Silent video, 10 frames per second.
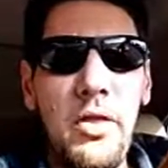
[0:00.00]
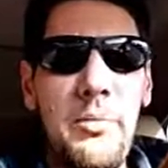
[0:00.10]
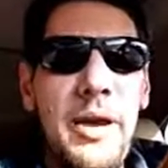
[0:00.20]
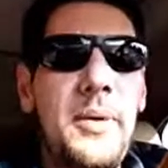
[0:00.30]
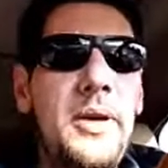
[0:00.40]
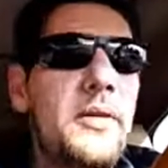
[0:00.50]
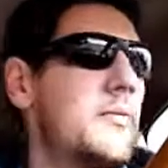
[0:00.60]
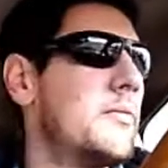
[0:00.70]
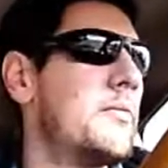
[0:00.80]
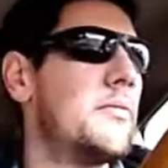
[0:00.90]
Although
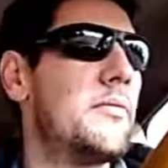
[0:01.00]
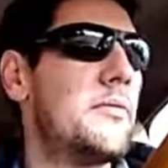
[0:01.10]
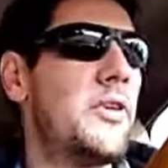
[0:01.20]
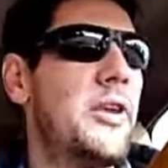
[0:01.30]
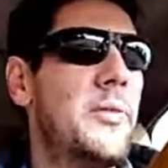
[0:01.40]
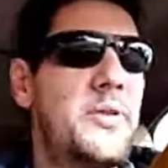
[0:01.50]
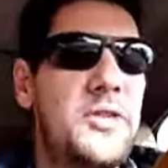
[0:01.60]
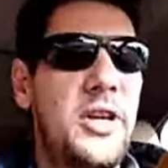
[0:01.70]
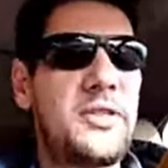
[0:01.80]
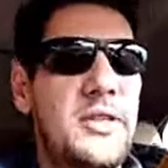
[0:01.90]
maybe your name
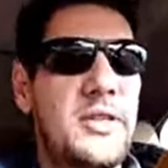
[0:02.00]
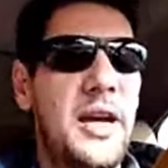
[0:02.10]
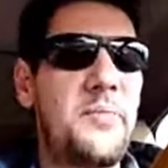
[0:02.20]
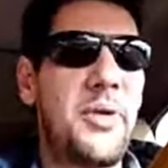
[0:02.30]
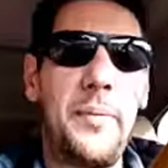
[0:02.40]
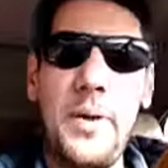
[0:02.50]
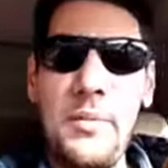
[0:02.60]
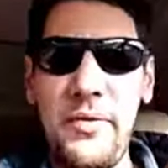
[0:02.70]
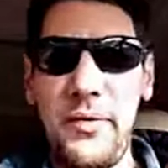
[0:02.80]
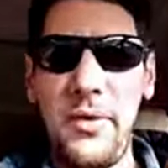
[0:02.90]
was just-in-time
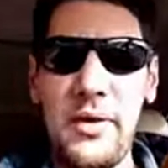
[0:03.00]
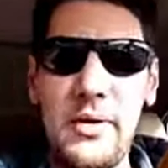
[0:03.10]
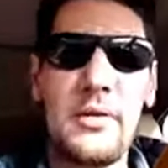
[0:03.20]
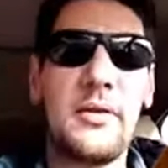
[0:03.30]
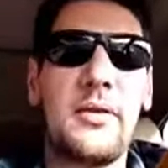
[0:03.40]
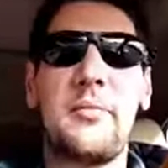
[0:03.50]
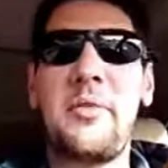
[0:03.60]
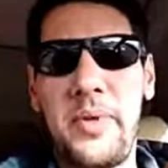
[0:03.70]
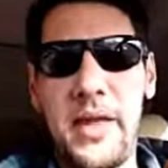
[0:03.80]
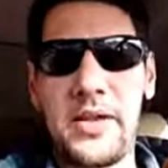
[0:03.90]
prepping before.
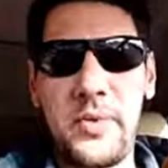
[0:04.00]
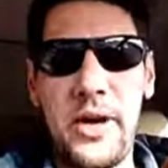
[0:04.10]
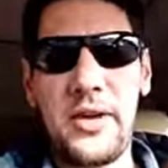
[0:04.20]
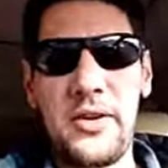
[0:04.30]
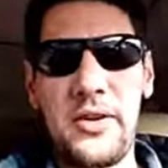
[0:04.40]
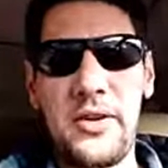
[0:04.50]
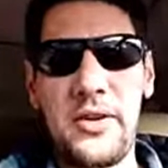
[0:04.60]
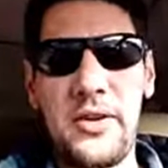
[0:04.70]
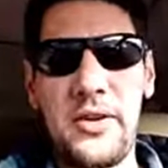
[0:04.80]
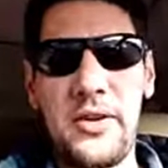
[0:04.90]
Maybe that's why you're...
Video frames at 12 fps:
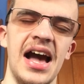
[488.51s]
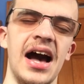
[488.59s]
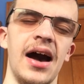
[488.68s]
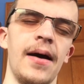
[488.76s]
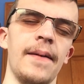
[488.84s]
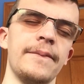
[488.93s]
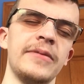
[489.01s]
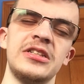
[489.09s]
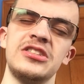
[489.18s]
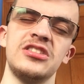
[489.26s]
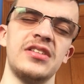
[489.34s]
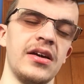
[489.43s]
It's
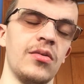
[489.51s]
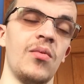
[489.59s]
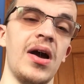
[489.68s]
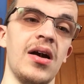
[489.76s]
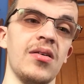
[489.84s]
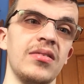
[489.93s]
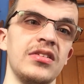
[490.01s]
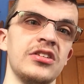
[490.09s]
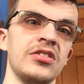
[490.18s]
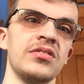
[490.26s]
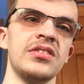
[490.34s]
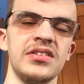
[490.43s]
just like, wow,
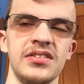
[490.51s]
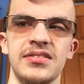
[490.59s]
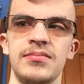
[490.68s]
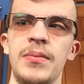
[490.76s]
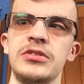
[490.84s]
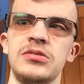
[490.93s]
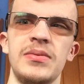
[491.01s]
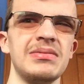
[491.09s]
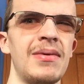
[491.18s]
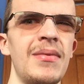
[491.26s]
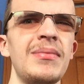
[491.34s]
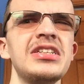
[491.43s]
dude,
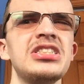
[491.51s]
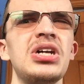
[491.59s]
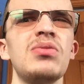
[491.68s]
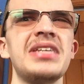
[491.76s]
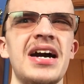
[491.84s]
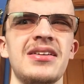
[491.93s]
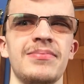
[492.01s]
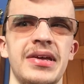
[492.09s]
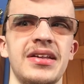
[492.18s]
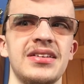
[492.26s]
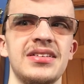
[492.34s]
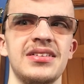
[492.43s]
maybe slow down a bit.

◆ About this exercise ◆
The answer must be a word-for-word copy of all the entries, containing no pictures.

◆ Response below ◆
Silent video, 10 frames per second.
[0:00.00]
[0:00.10]
[0:00.20]
[0:00.30]
[0:00.40]
[0:00.50]
[0:00.60]
[0:00.70]
[0:00.80]
[0:00.90]
Although
[0:01.00]
[0:01.10]
[0:01.20]
[0:01.30]
[0:01.40]
[0:01.50]
[0:01.60]
[0:01.70]
[0:01.80]
[0:01.90]
maybe your name
[0:02.00]
[0:02.10]
[0:02.20]
[0:02.30]
[0:02.40]
[0:02.50]
[0:02.60]
[0:02.70]
[0:02.80]
[0:02.90]
was just-in-time
[0:03.00]
[0:03.10]
[0:03.20]
[0:03.30]
[0:03.40]
[0:03.50]
[0:03.60]
[0:03.70]
[0:03.80]
[0:03.90]
prepping before.
[0:04.00]
[0:04.10]
[0:04.20]
[0:04.30]
[0:04.40]
[0:04.50]
[0:04.60]
[0:04.70]
[0:04.80]
[0:04.90]
Maybe that's why you're...
Video frames at 12 fps:
[488.51s]
[488.59s]
[488.68s]
[488.76s]
[488.84s]
[488.93s]
[489.01s]
[489.09s]
[489.18s]
[489.26s]
[489.34s]
[489.43s]
It's
[489.51s]
[489.59s]
[489.68s]
[489.76s]
[489.84s]
[489.93s]
[490.01s]
[490.09s]
[490.18s]
[490.26s]
[490.34s]
[490.43s]
just like, wow,
[490.51s]
[490.59s]
[490.68s]
[490.76s]
[490.84s]
[490.93s]
[491.01s]
[491.09s]
[491.18s]
[491.26s]
[491.34s]
[491.43s]
dude,
[491.51s]
[491.59s]
[491.68s]
[491.76s]
[491.84s]
[491.93s]
[492.01s]
[492.09s]
[492.18s]
[492.26s]
[492.34s]
[492.43s]
maybe slow down a bit.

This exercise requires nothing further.